= Progress note =

Progress notes are the part of a medical record where healthcare professionals record details to document a patient's clinical status or achievements during the course of a hospitalization or over the course of outpatient care. Reassessment data may be recorded in the Progress Notes, Master Treatment Plan (MTP) and/or MTP review. Progress notes are written in a variety of formats and detail, depending on the clinical situation at hand and the information the clinician wishes to record. One example is the SOAP note, where the note is organized into Subjective,
Objective, Assessment, and Plan sections. Another example is the DART system, organized into Description, Assessment, Response, and Treatment.
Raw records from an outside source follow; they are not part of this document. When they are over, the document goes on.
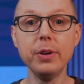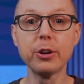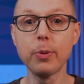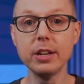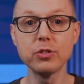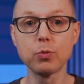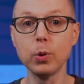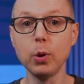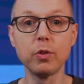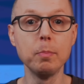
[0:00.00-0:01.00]
metering credits
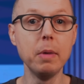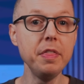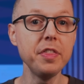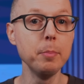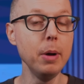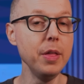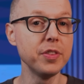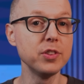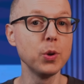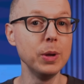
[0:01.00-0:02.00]
roll over month to
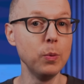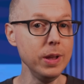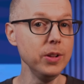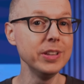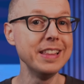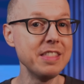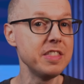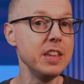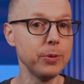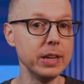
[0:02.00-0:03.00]
month, so it will, in
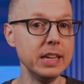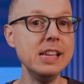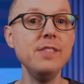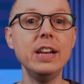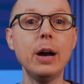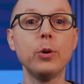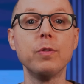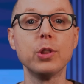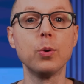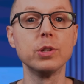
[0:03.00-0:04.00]
theory, even out
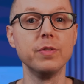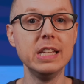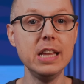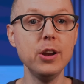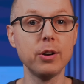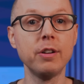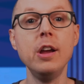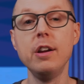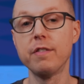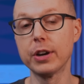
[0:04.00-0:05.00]
over the course of a year
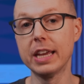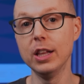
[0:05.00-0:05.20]
for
Documentation of care and treatment is an extremely important part of the treatment process. Progress notes are written by both physicians and nurses to document patient care on a regular interval during a patient's hospitalization.

Progress notes serve as a record of events during a patient's care, allow clinicians to compare past status to current status, serve to communicate findings, opinions and plans between physicians and other members of the medical care team, and allow retrospective review of case details for a variety of interested parties. They are the repository of medical facts and clinical thinking, and are intended to be a concise vehicle of communication about a patient’s condition to those who access the health record. The majority of the medical record consists of progress notes documenting the care delivered and the clinical events relevant to diagnosis and treatment for a patient. They should be readable, easily understood, complete, accurate, and concise. They must also be flexible enough to logically convey to others what happened during an encounter, e.g., the chain of events during the visit, as well as guaranteeing full accountability for documented material, e.g., who recorded the information and when it was recorded.